■ **The data**
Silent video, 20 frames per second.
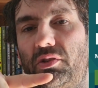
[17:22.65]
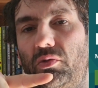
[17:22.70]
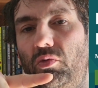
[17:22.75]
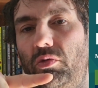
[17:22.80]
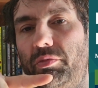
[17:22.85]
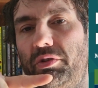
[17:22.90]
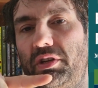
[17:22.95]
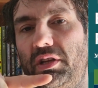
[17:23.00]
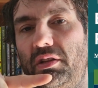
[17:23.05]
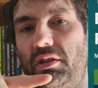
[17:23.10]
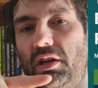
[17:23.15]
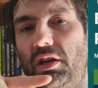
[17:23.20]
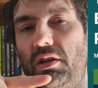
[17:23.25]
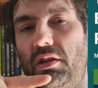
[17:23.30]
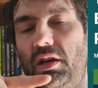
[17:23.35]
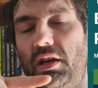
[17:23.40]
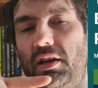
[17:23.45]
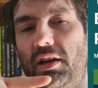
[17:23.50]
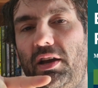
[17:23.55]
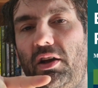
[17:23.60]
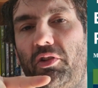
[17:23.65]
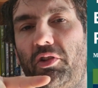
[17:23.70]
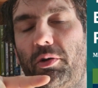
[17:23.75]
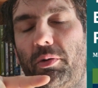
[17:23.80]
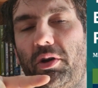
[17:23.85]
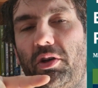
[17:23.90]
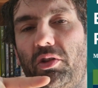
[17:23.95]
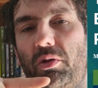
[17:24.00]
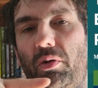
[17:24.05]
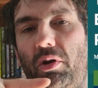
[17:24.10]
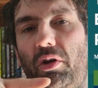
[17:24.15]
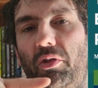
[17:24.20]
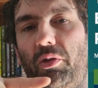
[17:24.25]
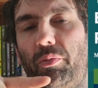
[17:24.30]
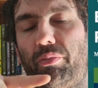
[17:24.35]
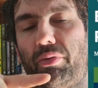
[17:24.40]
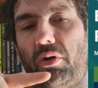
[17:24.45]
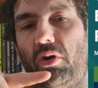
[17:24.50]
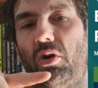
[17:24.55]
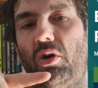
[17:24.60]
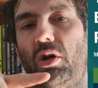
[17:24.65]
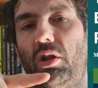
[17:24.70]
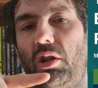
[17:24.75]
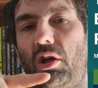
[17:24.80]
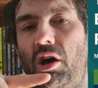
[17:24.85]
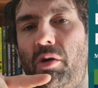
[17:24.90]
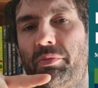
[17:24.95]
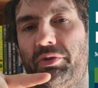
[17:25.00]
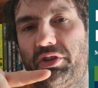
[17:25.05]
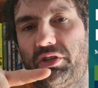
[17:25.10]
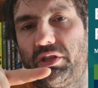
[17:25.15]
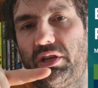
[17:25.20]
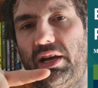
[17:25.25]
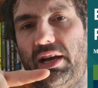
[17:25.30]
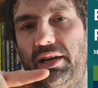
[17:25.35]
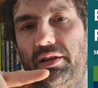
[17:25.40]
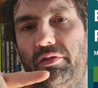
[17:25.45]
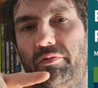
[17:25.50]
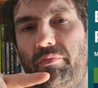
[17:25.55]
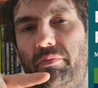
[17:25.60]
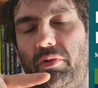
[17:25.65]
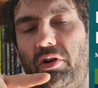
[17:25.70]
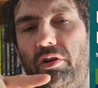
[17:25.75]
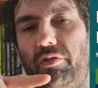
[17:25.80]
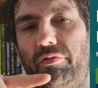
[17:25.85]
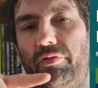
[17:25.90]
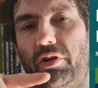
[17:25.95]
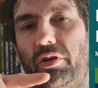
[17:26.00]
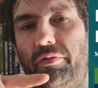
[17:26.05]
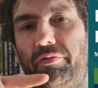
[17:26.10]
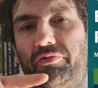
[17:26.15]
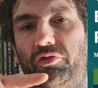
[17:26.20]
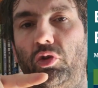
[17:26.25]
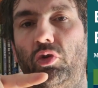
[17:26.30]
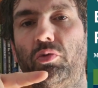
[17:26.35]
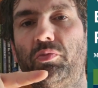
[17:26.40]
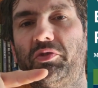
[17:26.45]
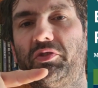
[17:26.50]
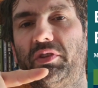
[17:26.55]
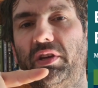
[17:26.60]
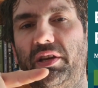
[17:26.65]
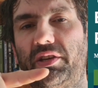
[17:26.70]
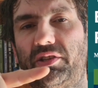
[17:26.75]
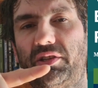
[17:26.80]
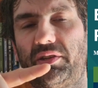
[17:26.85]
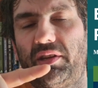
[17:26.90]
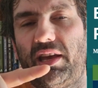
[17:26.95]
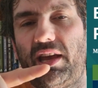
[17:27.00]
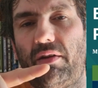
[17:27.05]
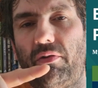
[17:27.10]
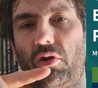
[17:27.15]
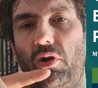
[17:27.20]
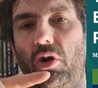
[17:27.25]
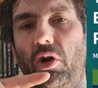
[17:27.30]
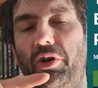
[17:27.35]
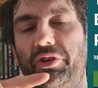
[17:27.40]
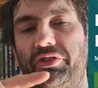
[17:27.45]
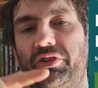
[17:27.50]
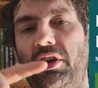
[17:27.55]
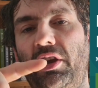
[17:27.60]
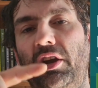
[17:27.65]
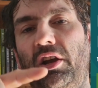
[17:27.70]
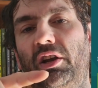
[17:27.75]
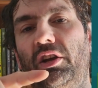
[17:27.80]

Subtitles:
the woman on the pro-alarmist side of doomsday scenarios,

■ **The task**
Transcribe each line above exactly, pictures excluded.

■ **Solution to this problem**
Silent video, 20 frames per second.
[17:22.65]
[17:22.70]
[17:22.75]
[17:22.80]
[17:22.85]
[17:22.90]
[17:22.95]
[17:23.00]
[17:23.05]
[17:23.10]
[17:23.15]
[17:23.20]
[17:23.25]
[17:23.30]
[17:23.35]
[17:23.40]
[17:23.45]
[17:23.50]
[17:23.55]
[17:23.60]
[17:23.65]
[17:23.70]
[17:23.75]
[17:23.80]
[17:23.85]
[17:23.90]
[17:23.95]
[17:24.00]
[17:24.05]
[17:24.10]
[17:24.15]
[17:24.20]
[17:24.25]
[17:24.30]
[17:24.35]
[17:24.40]
[17:24.45]
[17:24.50]
[17:24.55]
[17:24.60]
[17:24.65]
[17:24.70]
[17:24.75]
[17:24.80]
[17:24.85]
[17:24.90]
[17:24.95]
[17:25.00]
[17:25.05]
[17:25.10]
[17:25.15]
[17:25.20]
[17:25.25]
[17:25.30]
[17:25.35]
[17:25.40]
[17:25.45]
[17:25.50]
[17:25.55]
[17:25.60]
[17:25.65]
[17:25.70]
[17:25.75]
[17:25.80]
[17:25.85]
[17:25.90]
[17:25.95]
[17:26.00]
[17:26.05]
[17:26.10]
[17:26.15]
[17:26.20]
[17:26.25]
[17:26.30]
[17:26.35]
[17:26.40]
[17:26.45]
[17:26.50]
[17:26.55]
[17:26.60]
[17:26.65]
[17:26.70]
[17:26.75]
[17:26.80]
[17:26.85]
[17:26.90]
[17:26.95]
[17:27.00]
[17:27.05]
[17:27.10]
[17:27.15]
[17:27.20]
[17:27.25]
[17:27.30]
[17:27.35]
[17:27.40]
[17:27.45]
[17:27.50]
[17:27.55]
[17:27.60]
[17:27.65]
[17:27.70]
[17:27.75]
[17:27.80]

Subtitles:
the woman on the pro-alarmist side of doomsday scenarios,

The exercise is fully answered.